Fellow George Harrison Sanford King (1914-1985) is the 2019 inductee into the National Genealogy Hall of Fame. He was nominated by the Virginia Genealogical Society, and the announcement was made at NGS’s 2019 Family History Conference dinner held in St. Charles, Missouri on May 10, 2019.
A native and lifelong resident of Fredericksburg, Va., George was elected a Fellow in 1947 as No. 53 on the Roll.
George was an expert on the complex family relationships of Virginia’s Northern Neck, an area that includes what are often referred to as burned counties. In 1938 George began a series of articles for Tyler’s Quarterly Historical and Genealogical Magazine entitled “Copies of Extant Wills from Counties Whose Records Have Been Destroyed.” This series, which contained extensive genealogical notes and pedigrees, ran until the Quarterly was discontinued in 1951.

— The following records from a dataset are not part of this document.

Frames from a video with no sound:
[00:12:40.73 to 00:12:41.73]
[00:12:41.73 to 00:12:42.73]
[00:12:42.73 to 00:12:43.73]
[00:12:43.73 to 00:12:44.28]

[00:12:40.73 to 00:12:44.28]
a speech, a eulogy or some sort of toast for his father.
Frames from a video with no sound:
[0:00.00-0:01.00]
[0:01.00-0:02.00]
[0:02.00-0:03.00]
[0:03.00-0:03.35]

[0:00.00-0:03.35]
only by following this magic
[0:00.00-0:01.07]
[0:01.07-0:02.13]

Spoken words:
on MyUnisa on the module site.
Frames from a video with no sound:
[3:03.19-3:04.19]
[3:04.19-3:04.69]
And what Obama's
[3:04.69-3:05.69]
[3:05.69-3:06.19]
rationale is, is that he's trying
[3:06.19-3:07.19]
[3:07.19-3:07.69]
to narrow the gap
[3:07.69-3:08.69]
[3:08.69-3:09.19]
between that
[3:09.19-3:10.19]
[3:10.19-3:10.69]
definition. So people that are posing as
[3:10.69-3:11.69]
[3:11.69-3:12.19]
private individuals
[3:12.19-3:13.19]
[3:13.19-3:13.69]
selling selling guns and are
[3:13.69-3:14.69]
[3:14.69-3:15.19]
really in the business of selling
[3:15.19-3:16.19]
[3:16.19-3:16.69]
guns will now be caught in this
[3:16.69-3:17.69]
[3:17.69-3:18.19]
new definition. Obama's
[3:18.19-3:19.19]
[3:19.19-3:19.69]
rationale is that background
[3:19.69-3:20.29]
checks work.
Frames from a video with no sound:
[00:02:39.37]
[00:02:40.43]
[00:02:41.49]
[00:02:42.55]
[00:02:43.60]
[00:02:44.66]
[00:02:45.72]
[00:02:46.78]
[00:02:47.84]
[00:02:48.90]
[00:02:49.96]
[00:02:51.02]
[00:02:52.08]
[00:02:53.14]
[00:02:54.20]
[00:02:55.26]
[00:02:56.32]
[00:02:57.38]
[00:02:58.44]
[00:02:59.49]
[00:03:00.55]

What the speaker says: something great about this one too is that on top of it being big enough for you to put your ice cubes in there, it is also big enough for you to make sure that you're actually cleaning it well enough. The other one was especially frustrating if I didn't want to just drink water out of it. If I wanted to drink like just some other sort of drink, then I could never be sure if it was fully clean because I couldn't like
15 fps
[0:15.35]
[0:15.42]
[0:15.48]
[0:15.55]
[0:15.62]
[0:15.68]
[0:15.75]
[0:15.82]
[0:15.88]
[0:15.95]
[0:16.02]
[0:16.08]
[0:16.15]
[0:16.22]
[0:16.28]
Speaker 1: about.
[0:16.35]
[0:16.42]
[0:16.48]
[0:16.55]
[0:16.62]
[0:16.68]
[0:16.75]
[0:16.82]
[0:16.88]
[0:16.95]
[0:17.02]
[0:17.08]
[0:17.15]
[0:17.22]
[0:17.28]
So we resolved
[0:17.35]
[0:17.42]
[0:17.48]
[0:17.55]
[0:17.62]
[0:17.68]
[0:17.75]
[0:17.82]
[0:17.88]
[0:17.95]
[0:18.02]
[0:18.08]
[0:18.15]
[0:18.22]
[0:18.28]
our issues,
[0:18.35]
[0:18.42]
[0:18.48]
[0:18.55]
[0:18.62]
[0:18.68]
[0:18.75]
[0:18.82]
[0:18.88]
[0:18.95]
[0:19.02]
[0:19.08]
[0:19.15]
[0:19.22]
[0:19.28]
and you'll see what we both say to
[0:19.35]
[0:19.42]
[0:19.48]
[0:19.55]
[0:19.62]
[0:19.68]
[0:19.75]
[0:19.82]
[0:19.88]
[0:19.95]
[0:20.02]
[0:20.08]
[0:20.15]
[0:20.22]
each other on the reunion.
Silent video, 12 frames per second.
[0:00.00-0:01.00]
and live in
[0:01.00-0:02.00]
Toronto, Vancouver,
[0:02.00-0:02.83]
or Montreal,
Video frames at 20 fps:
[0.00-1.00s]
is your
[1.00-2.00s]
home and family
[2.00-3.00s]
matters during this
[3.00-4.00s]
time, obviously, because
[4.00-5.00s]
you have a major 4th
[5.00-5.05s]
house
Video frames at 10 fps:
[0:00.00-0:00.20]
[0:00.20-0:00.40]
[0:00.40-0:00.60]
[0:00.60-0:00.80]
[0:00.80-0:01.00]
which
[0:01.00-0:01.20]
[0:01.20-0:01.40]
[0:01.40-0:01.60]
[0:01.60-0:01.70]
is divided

Using numerous sources, he made extensive notes and transcriptions on early Virginia families. A card index to his more than 100,000 papers is available at the Virginia Historical Society and abstracts are being published in the Magazine of Virginia Genealogy. The card index and all papers have been scanned and are freely available on FamilySearch (familysearch.org/search/catalog/1878857. In the catalogue, the first fifteen DGS numbers lead to the card file; the rest of the DGS entries lead to the papers). George published numerous other genealogical and historical articles and authored several books.
In the ASG Newsletter (vol. 43 no. 2 [June 1985]), Milton Rubincam quoted part of his obituary in The Free Lance-Star of Fredericksburg:
Mr. King was widely respected for his outstanding knowledge of Virginia history and old Virginia families. He often astounded people by reciting lineages from memory, a gift that made him a popular figure at family reunions. While he had a talent for entertaining with humorous stories of the past, his approach to genealogy was strictly scholarly . . . A stickler for detail, he frequently denounced family histories that he felt were based more on conjecture than existing record. “Family stories are nice but they usually have little to do with fact,” he once said.
George has been added to the list of Fellows named to the National Genealogical Society Hall of Fame.